Repeat what the lines below say, word for word, and skip every image.

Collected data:
┄┄┄┄┄┄
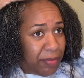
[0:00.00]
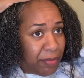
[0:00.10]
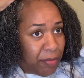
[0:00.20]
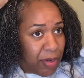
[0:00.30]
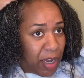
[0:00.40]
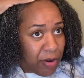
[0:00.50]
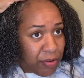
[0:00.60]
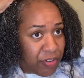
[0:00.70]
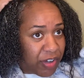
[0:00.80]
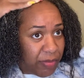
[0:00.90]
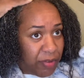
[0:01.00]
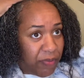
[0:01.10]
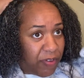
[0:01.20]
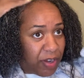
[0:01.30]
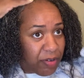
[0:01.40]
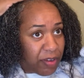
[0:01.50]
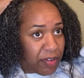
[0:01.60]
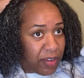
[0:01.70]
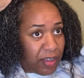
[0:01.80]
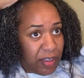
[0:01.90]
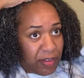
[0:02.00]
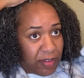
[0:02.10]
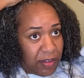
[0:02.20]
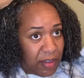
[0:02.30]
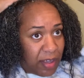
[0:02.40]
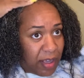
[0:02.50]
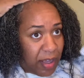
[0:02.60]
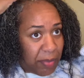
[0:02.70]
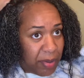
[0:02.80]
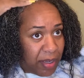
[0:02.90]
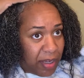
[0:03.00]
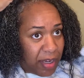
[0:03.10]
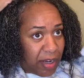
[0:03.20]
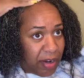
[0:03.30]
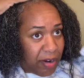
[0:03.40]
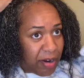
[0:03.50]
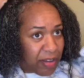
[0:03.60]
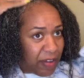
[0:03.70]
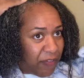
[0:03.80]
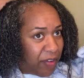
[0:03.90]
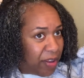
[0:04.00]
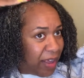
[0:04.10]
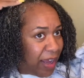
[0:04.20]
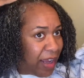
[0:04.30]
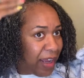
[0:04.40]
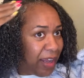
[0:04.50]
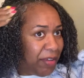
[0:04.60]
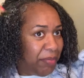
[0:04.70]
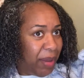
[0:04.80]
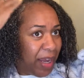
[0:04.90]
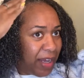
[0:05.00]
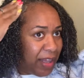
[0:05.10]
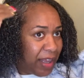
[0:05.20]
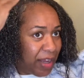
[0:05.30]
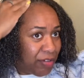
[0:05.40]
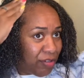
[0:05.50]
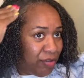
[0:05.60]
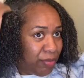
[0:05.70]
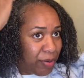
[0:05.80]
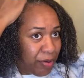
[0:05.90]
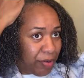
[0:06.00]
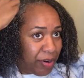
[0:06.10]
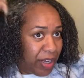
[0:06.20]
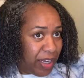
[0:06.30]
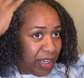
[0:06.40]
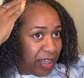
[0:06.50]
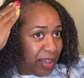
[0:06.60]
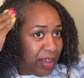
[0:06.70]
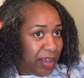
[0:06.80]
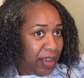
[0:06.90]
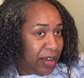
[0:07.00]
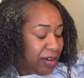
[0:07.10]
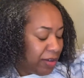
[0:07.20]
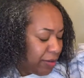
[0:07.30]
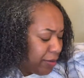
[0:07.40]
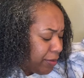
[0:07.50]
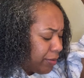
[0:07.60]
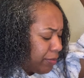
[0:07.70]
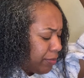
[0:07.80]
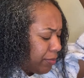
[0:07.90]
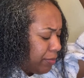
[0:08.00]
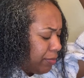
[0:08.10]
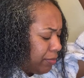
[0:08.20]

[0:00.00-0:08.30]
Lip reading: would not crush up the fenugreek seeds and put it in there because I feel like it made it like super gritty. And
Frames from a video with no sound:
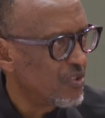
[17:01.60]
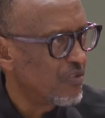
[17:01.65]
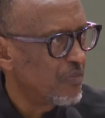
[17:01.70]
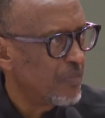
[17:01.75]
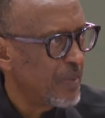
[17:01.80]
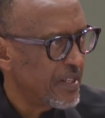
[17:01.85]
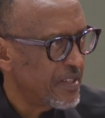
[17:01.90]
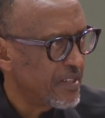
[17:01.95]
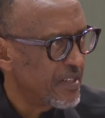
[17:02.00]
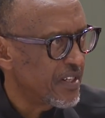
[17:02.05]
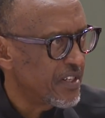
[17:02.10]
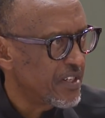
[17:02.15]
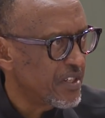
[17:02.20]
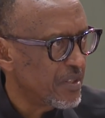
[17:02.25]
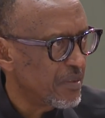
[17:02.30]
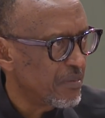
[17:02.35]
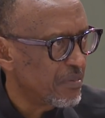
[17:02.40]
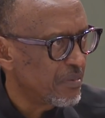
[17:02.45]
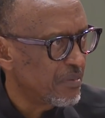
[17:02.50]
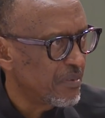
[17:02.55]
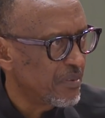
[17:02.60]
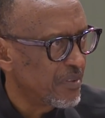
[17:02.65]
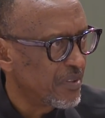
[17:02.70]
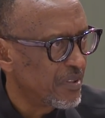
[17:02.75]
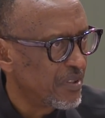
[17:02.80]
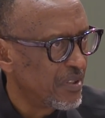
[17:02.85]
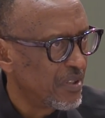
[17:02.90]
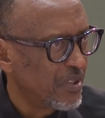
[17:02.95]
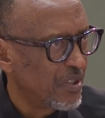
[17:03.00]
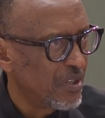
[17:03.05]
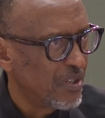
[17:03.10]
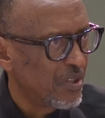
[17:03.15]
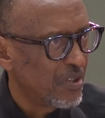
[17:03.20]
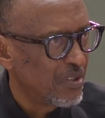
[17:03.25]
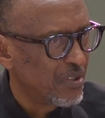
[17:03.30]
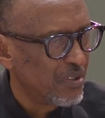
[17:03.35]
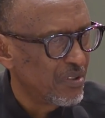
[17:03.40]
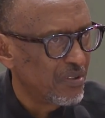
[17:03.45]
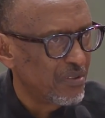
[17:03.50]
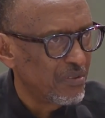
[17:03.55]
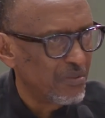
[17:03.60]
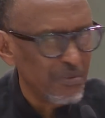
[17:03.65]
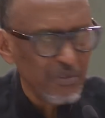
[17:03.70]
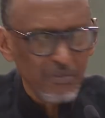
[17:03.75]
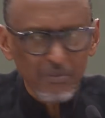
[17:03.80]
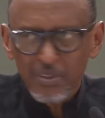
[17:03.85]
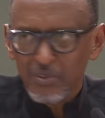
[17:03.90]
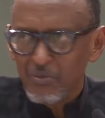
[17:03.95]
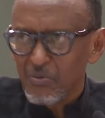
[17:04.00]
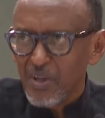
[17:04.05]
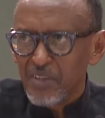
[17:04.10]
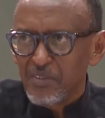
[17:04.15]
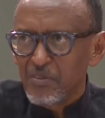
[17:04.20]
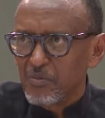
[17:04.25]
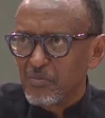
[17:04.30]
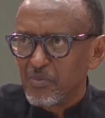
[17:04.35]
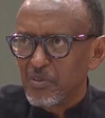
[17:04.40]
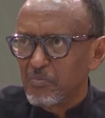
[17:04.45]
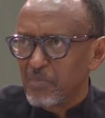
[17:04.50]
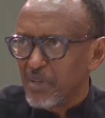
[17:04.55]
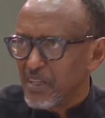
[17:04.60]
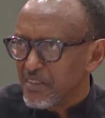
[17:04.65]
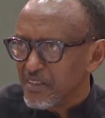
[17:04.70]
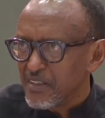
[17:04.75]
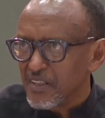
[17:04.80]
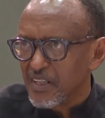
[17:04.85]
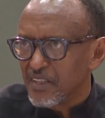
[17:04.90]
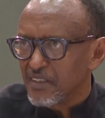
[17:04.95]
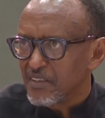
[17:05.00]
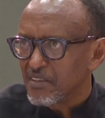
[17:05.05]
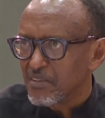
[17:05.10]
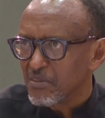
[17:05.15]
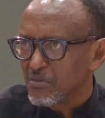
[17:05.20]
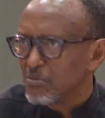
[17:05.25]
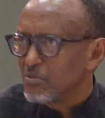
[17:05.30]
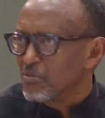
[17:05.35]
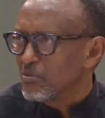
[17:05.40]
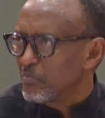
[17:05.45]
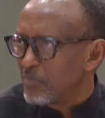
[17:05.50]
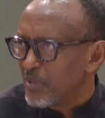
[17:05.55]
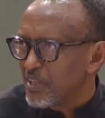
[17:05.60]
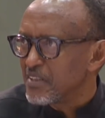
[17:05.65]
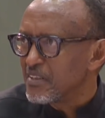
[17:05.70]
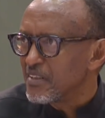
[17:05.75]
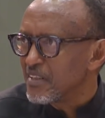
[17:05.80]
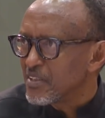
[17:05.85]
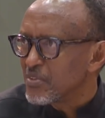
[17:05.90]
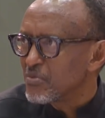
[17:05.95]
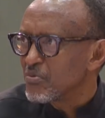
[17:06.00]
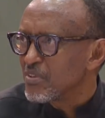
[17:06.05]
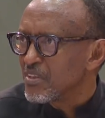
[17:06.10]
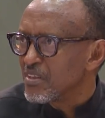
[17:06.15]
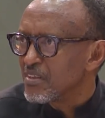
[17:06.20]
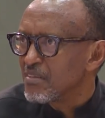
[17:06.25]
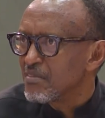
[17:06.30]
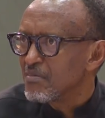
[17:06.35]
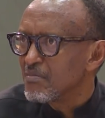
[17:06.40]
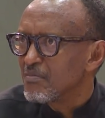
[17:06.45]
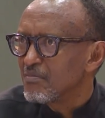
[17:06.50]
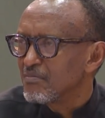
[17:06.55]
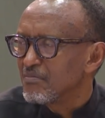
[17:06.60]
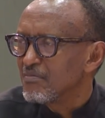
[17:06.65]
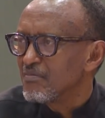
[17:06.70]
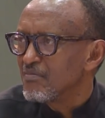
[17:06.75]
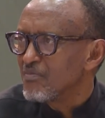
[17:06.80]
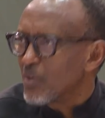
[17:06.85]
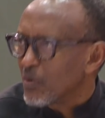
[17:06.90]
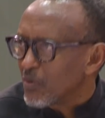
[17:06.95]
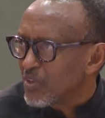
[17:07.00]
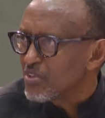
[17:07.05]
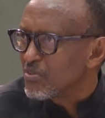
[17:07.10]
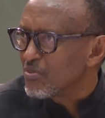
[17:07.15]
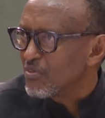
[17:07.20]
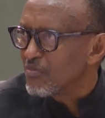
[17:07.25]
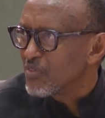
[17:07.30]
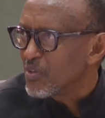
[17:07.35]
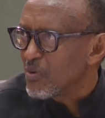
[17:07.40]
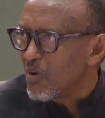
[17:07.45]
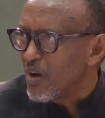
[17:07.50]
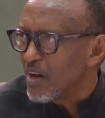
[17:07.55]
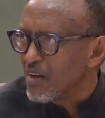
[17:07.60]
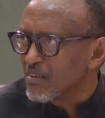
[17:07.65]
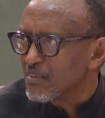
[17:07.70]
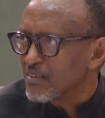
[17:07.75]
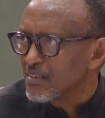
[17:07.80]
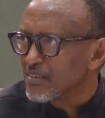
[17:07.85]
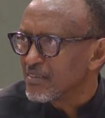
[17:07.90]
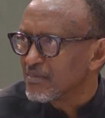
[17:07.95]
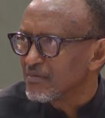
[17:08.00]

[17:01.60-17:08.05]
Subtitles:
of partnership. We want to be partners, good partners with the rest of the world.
┄┄┄┄┄┄
ANSWER SECTION:
[0:00.00]
[0:00.10]
[0:00.20]
[0:00.30]
[0:00.40]
[0:00.50]
[0:00.60]
[0:00.70]
[0:00.80]
[0:00.90]
[0:01.00]
[0:01.10]
[0:01.20]
[0:01.30]
[0:01.40]
[0:01.50]
[0:01.60]
[0:01.70]
[0:01.80]
[0:01.90]
[0:02.00]
[0:02.10]
[0:02.20]
[0:02.30]
[0:02.40]
[0:02.50]
[0:02.60]
[0:02.70]
[0:02.80]
[0:02.90]
[0:03.00]
[0:03.10]
[0:03.20]
[0:03.30]
[0:03.40]
[0:03.50]
[0:03.60]
[0:03.70]
[0:03.80]
[0:03.90]
[0:04.00]
[0:04.10]
[0:04.20]
[0:04.30]
[0:04.40]
[0:04.50]
[0:04.60]
[0:04.70]
[0:04.80]
[0:04.90]
[0:05.00]
[0:05.10]
[0:05.20]
[0:05.30]
[0:05.40]
[0:05.50]
[0:05.60]
[0:05.70]
[0:05.80]
[0:05.90]
[0:06.00]
[0:06.10]
[0:06.20]
[0:06.30]
[0:06.40]
[0:06.50]
[0:06.60]
[0:06.70]
[0:06.80]
[0:06.90]
[0:07.00]
[0:07.10]
[0:07.20]
[0:07.30]
[0:07.40]
[0:07.50]
[0:07.60]
[0:07.70]
[0:07.80]
[0:07.90]
[0:08.00]
[0:08.10]
[0:08.20]

[0:00.00-0:08.30]
Lip reading: would not crush up the fenugreek seeds and put it in there because I feel like it made it like super gritty. And
Frames from a video with no sound:
[17:01.60]
[17:01.65]
[17:01.70]
[17:01.75]
[17:01.80]
[17:01.85]
[17:01.90]
[17:01.95]
[17:02.00]
[17:02.05]
[17:02.10]
[17:02.15]
[17:02.20]
[17:02.25]
[17:02.30]
[17:02.35]
[17:02.40]
[17:02.45]
[17:02.50]
[17:02.55]
[17:02.60]
[17:02.65]
[17:02.70]
[17:02.75]
[17:02.80]
[17:02.85]
[17:02.90]
[17:02.95]
[17:03.00]
[17:03.05]
[17:03.10]
[17:03.15]
[17:03.20]
[17:03.25]
[17:03.30]
[17:03.35]
[17:03.40]
[17:03.45]
[17:03.50]
[17:03.55]
[17:03.60]
[17:03.65]
[17:03.70]
[17:03.75]
[17:03.80]
[17:03.85]
[17:03.90]
[17:03.95]
[17:04.00]
[17:04.05]
[17:04.10]
[17:04.15]
[17:04.20]
[17:04.25]
[17:04.30]
[17:04.35]
[17:04.40]
[17:04.45]
[17:04.50]
[17:04.55]
[17:04.60]
[17:04.65]
[17:04.70]
[17:04.75]
[17:04.80]
[17:04.85]
[17:04.90]
[17:04.95]
[17:05.00]
[17:05.05]
[17:05.10]
[17:05.15]
[17:05.20]
[17:05.25]
[17:05.30]
[17:05.35]
[17:05.40]
[17:05.45]
[17:05.50]
[17:05.55]
[17:05.60]
[17:05.65]
[17:05.70]
[17:05.75]
[17:05.80]
[17:05.85]
[17:05.90]
[17:05.95]
[17:06.00]
[17:06.05]
[17:06.10]
[17:06.15]
[17:06.20]
[17:06.25]
[17:06.30]
[17:06.35]
[17:06.40]
[17:06.45]
[17:06.50]
[17:06.55]
[17:06.60]
[17:06.65]
[17:06.70]
[17:06.75]
[17:06.80]
[17:06.85]
[17:06.90]
[17:06.95]
[17:07.00]
[17:07.05]
[17:07.10]
[17:07.15]
[17:07.20]
[17:07.25]
[17:07.30]
[17:07.35]
[17:07.40]
[17:07.45]
[17:07.50]
[17:07.55]
[17:07.60]
[17:07.65]
[17:07.70]
[17:07.75]
[17:07.80]
[17:07.85]
[17:07.90]
[17:07.95]
[17:08.00]

[17:01.60-17:08.05]
Subtitles:
of partnership. We want to be partners, good partners with the rest of the world.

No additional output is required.